Closed MichalObs97 closed 9 months ago
What happens if you switch the Nornir runner to serial (i.e. disable threads)?
Serial runner works fine! Nornir is able log into the device and do the command. Problem seems to only occur when there is threading present and it gets worse with higher num_workers
DEBUG:paramiko.transport:=== Key exchange agreements ===
DEBUG:paramiko.transport:Kex: diffie-hellman-group-exchange-sha1
DEBUG:paramiko.transport:HostKey: rsa-sha2-512
DEBUG:paramiko.transport:Cipher: aes256-ctr
DEBUG:paramiko.transport:MAC: hmac-sha2-256
DEBUG:paramiko.transport:Compression: none
DEBUG:paramiko.transport:=== End of kex handshake ===
DEBUG:paramiko.transport:Got server p (8192 bits)
DEBUG:paramiko.transport:kex engine KexGex specified hash_algo <built-in function openssl_sha1>
DEBUG:paramiko.transport:Switch to new keys ...
DEBUG:paramiko.transport:Got EXT_INFO: {'server-sig-algs': b'ssh-ed25519,ssh-rsa,rsa-sha2-256,rsa-sha2-512,ssh-dss'}
DEBUG:paramiko.transport:Adding ssh-rsa host key for XXX
DEBUG:paramiko.transport:userauth is OK
INFO:paramiko.transport:Auth banner: b'****...
Are you using AAA
for authentication (TACACS+/RADIUS)?
Yes sir, I am using TACACS to authenticate
@MichalObs97 Yes, that is likely your issue i.e. your TACACS+ server is unable to keep up with the thread authentications and starts to cause problems.
One possible solution is to introduce a small random delay before each Netmiko connection is created.
I appreciate your explanation! I have two follow up questions.
Thank you so much for your help!
@MichalObs97 On question #2, don't know.
On question #1, something like:
import random
import time
def netmiko_task_w_sleep(task):
# Sleep a random time between 0 and 1 second (you would have to experiment here)
time.sleep(random.random())
task.run(task=netmiko_send_command, command_string="show ip int brief")
And then you would call this task from your main Nornir section.
You might need to multiple that sleep to larger values (i.e. to introduce more random delay between threads starting). Let me know if this helps or not.
Hi, I ran some tests for the solution you provided me with. I added two random times back to back to introduce more random wait time:
def paging(task):
time.sleep(random.randint(1,10))
time.sleep(random.randint(1,10))
task.run(task=netmiko_send_command, command_string= 'terminal length 0', enable = True)
print(esc('31') + f'{task.host}')
After running the code my results were very similar to the ones at the beginning: 15/152 successful on Dell OS9 46/47 successful on Dell OS6
From the log file I see that errors for OS9 are mostly: paramiko.ssh_exception.SSHException: No existing session
one again.

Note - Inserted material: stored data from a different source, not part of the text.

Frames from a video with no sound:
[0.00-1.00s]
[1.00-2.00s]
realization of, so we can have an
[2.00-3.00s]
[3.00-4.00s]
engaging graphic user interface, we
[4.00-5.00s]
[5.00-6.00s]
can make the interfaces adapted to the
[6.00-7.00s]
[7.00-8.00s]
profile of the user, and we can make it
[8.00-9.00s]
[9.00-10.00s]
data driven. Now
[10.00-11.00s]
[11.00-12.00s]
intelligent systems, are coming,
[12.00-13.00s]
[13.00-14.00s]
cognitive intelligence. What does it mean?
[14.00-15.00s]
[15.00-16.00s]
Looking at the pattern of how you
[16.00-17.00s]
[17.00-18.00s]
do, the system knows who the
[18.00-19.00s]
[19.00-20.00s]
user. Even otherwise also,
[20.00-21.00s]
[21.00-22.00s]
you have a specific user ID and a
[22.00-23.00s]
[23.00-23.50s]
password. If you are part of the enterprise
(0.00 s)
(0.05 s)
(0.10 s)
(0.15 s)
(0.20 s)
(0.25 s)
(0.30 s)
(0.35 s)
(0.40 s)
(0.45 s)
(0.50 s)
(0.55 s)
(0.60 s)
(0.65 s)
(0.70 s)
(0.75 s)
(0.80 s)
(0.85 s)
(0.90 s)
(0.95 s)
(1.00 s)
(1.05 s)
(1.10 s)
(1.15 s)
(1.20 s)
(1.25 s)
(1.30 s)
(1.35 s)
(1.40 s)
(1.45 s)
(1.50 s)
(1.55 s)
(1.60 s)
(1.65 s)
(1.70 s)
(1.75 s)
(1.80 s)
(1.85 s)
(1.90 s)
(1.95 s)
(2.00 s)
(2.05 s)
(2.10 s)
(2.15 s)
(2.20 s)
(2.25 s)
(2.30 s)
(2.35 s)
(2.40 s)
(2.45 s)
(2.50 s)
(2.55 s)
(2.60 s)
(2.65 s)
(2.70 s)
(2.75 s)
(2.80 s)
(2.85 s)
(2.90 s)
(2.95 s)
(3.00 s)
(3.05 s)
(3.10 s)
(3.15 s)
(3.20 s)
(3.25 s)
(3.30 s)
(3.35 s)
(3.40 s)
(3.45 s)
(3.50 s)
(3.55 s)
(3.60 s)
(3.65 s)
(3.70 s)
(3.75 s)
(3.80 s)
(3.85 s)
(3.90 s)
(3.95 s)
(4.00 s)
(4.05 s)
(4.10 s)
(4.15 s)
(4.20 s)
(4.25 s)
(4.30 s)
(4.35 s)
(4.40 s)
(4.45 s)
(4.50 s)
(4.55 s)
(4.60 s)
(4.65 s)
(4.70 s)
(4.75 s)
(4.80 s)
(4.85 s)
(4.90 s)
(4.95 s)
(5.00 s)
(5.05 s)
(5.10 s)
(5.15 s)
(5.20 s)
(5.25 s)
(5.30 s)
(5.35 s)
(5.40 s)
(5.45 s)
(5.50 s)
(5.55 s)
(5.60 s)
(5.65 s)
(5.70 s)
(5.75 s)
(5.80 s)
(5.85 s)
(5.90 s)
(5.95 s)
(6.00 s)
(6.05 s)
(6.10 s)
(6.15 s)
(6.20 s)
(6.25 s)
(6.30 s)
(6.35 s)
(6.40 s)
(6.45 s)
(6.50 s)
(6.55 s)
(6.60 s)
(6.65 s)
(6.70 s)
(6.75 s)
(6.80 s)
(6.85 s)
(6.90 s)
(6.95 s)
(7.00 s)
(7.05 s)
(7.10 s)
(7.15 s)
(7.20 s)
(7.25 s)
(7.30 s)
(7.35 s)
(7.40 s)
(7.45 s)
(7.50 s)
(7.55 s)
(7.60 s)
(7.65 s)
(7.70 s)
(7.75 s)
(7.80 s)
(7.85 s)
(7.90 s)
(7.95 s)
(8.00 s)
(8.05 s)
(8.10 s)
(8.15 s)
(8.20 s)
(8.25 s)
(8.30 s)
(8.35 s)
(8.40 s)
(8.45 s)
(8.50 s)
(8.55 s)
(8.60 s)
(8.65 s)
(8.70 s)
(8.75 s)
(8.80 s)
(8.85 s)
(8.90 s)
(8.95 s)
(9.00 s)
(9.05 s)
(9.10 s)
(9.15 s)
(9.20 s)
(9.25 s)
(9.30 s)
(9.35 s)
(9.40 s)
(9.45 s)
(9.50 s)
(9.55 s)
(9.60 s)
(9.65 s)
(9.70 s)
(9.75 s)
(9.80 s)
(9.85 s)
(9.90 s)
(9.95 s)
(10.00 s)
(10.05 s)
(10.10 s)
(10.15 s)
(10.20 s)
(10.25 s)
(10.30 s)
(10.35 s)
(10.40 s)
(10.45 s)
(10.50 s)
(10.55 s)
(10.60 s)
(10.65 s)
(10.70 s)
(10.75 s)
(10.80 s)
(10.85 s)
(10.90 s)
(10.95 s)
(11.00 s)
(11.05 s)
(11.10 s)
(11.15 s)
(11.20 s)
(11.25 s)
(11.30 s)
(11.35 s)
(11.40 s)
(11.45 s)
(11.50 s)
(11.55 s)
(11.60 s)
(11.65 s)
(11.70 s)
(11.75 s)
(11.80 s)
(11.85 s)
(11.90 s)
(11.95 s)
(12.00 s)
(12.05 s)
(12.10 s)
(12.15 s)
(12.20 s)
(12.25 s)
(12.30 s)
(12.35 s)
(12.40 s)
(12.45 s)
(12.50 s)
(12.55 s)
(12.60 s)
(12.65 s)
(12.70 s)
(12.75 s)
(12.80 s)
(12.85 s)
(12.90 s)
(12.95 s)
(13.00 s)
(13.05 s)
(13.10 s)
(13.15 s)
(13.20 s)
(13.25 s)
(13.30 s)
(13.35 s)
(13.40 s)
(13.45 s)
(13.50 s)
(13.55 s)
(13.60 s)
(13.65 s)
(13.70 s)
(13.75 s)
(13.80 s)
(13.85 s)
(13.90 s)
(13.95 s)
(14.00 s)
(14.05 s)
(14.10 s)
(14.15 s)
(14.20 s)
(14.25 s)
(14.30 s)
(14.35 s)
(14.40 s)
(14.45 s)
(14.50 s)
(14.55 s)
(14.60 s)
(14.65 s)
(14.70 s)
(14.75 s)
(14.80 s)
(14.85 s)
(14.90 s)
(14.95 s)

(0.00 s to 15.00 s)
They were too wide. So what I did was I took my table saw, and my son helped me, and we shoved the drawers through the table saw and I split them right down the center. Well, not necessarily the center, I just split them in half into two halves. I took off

I recorded 129 errors like that. (some switches might be down so pretty much all failed are No existing session).
Note: This was ran with num_workers set on 50. I also ran it with 20 threads and result was 60/152 and 5 threads with result of 142/152
@MichalObs97 Did you ever work this out? Are you seeing errors/issues on your TACACS+ server? I am still inclined to think it is a TACACS+ bottleneck.
Hi, I did not really worked this out with netmiko. I changed my script to use scrapli instead, on the same devices. With Scrapli I am able to use 100 threads and devices work, which wouldn't match with your theory. I must say that we did have a problem with TACACS+ as well, but it has been patched and now works well. Unfortunately, netmiko (and paramiko) still showing the same errors. So I am not really sure, whats up :(
Update: I tried scarpli and paramiko and it is showing the same error, so it is pointing towards something in Paramiko not liking Dell_OS9
@MichalObs97 Okay, thanks for the additional explanation. It seems like it is in some way similar to this issue:
https://github.com/ktbyers/netmiko/pull/2688
https://github.com/paramiko/paramiko/issues/2005
But you had already set conn_timeout to a larger value so that doesn't really explain it (and you saw the same issue with paramiko-scrapli so that would be odd as timeout would likely be different).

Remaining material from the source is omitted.